Lo spaccio di droga si muove su rotaia e i controlli della polizia, in borghese, avvengono anche a bordo dei treni. Ieri sulla linea Pistoia-Firenze il personale della squadra antidroga ha arrestato due pusher nigeriani: il primo, un ventenne, richiedente protezione internazionale, è sceso dal treno a Pistoia e ha ceduto 5 grammi di eroina ad una 51enne pistoiese. La donna ha riferito ai poliziotti di aver acquistato la droga per il marito tossicodipendente, impossibilitato, per motivi di salute ad approvvigionarsi autonomamente.

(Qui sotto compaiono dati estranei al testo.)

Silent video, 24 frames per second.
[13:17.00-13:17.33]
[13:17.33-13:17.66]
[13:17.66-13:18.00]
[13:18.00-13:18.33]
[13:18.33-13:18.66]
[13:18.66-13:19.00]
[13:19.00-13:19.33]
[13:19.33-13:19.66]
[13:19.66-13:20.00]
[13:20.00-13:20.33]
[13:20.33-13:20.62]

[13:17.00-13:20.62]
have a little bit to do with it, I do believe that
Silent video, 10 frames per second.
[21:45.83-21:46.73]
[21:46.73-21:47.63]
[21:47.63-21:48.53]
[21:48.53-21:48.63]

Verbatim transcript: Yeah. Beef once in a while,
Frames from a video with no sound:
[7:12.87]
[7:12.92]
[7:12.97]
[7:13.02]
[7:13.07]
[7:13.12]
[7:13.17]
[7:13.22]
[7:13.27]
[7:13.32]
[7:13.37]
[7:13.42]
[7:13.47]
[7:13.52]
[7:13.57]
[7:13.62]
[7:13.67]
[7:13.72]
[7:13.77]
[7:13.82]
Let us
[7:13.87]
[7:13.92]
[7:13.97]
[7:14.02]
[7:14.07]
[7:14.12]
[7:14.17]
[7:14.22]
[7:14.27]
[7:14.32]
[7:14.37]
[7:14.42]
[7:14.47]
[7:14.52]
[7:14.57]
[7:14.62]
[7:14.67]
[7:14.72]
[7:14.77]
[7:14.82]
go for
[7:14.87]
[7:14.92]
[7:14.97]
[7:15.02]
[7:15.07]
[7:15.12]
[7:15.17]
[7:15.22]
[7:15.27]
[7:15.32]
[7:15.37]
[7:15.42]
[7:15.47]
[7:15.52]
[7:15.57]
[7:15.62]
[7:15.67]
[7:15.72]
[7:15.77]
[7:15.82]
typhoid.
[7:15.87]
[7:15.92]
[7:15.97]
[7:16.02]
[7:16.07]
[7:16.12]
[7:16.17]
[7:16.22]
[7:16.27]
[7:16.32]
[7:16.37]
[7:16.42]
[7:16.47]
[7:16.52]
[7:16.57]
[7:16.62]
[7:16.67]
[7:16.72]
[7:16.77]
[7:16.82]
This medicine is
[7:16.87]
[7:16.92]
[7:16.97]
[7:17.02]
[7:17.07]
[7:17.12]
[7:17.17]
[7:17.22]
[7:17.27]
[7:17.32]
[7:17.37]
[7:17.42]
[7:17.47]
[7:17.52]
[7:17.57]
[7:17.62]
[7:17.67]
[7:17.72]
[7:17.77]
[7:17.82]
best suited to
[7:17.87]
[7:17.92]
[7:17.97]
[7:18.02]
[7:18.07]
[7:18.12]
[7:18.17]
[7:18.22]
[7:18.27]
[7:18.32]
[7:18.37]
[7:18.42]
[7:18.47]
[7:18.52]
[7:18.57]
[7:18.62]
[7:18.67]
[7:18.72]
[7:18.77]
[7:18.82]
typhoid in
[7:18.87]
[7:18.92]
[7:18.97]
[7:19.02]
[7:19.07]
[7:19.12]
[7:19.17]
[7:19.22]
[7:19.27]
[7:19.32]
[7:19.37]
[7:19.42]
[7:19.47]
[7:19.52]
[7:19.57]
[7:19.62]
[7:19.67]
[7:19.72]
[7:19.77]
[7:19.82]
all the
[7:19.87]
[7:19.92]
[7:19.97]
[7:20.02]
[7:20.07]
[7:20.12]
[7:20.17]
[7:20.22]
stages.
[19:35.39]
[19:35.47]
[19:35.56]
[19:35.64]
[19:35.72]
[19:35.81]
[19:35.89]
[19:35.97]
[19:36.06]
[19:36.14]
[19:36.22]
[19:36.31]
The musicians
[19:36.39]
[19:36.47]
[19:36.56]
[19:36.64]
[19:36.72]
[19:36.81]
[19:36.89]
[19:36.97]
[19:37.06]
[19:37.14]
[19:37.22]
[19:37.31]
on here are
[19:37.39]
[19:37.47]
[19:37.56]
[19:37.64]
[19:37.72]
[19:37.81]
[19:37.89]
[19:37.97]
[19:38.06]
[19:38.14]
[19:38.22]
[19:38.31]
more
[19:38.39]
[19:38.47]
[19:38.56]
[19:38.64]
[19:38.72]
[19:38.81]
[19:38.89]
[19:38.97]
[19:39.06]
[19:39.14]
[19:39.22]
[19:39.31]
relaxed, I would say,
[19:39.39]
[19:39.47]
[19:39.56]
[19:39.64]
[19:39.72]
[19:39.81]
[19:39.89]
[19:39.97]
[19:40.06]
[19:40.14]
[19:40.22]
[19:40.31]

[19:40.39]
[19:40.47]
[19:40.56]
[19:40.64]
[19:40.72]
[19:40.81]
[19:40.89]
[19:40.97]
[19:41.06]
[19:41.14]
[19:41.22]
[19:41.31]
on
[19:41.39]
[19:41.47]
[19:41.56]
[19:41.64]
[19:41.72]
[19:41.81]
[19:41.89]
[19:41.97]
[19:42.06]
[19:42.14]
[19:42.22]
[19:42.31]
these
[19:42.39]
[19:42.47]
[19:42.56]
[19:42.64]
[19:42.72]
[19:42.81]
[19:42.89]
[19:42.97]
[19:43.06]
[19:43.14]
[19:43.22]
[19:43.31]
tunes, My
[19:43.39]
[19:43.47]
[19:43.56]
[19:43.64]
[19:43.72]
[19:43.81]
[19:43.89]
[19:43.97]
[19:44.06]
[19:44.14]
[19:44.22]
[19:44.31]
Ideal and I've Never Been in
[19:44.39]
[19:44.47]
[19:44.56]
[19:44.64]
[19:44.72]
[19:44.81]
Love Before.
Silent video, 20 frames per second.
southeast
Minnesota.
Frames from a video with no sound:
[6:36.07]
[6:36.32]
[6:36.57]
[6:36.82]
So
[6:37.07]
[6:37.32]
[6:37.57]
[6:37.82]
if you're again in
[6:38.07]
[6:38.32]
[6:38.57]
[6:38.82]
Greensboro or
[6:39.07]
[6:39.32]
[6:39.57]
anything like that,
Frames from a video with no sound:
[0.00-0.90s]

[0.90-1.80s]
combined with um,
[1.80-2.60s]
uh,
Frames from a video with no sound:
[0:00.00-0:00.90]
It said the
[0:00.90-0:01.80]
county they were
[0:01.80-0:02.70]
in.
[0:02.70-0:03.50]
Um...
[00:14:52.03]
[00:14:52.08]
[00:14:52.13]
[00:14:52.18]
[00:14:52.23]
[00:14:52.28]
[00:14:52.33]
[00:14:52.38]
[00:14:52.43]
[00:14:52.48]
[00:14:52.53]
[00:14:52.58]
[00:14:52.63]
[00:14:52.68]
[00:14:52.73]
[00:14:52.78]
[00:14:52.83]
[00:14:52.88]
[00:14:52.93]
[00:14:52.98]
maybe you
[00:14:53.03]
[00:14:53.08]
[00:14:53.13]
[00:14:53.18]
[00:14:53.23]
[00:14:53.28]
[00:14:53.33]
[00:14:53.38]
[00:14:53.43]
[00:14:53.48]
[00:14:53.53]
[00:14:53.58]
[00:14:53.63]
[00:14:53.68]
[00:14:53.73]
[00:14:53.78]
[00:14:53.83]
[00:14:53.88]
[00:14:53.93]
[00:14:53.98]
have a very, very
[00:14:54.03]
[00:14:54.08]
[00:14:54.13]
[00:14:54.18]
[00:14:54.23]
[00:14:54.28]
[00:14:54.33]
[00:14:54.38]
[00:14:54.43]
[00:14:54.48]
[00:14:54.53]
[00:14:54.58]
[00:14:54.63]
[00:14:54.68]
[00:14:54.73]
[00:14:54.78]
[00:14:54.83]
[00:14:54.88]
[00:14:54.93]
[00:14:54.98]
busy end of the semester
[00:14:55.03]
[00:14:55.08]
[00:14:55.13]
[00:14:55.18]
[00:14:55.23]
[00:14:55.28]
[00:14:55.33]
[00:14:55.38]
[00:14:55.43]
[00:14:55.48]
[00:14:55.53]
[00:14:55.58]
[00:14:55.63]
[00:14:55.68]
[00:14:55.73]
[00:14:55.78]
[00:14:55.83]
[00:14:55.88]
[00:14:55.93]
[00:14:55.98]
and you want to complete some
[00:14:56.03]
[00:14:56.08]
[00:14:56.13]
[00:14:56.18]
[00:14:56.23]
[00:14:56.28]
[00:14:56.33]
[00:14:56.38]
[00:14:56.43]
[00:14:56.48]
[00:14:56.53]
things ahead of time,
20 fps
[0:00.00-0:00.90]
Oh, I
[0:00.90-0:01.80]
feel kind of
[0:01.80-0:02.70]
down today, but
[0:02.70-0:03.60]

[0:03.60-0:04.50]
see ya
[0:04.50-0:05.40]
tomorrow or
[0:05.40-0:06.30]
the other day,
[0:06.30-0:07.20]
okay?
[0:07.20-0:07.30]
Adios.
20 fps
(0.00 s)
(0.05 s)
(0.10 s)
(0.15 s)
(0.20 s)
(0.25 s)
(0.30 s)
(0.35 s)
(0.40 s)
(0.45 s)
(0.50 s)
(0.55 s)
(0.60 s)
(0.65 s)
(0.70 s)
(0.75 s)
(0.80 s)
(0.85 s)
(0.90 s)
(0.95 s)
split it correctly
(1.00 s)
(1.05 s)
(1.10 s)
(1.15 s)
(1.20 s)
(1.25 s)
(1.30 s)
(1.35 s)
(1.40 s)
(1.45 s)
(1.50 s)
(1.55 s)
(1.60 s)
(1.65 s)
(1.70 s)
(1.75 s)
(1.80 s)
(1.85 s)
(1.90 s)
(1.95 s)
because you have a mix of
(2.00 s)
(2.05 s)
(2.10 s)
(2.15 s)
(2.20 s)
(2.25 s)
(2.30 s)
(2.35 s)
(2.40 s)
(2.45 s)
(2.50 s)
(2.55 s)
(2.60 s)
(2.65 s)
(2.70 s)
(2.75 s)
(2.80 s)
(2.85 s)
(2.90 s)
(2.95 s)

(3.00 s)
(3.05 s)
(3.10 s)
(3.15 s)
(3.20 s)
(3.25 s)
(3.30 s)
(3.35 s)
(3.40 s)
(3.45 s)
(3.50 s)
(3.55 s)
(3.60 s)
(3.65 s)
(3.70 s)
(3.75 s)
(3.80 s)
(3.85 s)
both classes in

Per questo è stata denunciata per il reato di detenzione ai fini di spaccio di sostanza stupefacente. In manette, con la stessa accusa, è finito il pusher che dopo lo scambio era risalito su un altro treno diretto a Prato. Gli agenti hanno sequestrato i 90 euro che aveva con sè.
Il secondo arresto per droga è avvenuto nel pomeriggio alla stazione di Prato, dove un 36enne nigeriano è stato fermato per un controllo. Particolarmente nervoso, l’uomo, regolare in Italia e con precedenti specifici, ha ammesso di aver nascosto della droga nella parte terminale dell’intestino. Si tratta di nove ovuli, per un peso complessivo di 105 grammi, espulsi dal pusher e sequestrati (nella foto).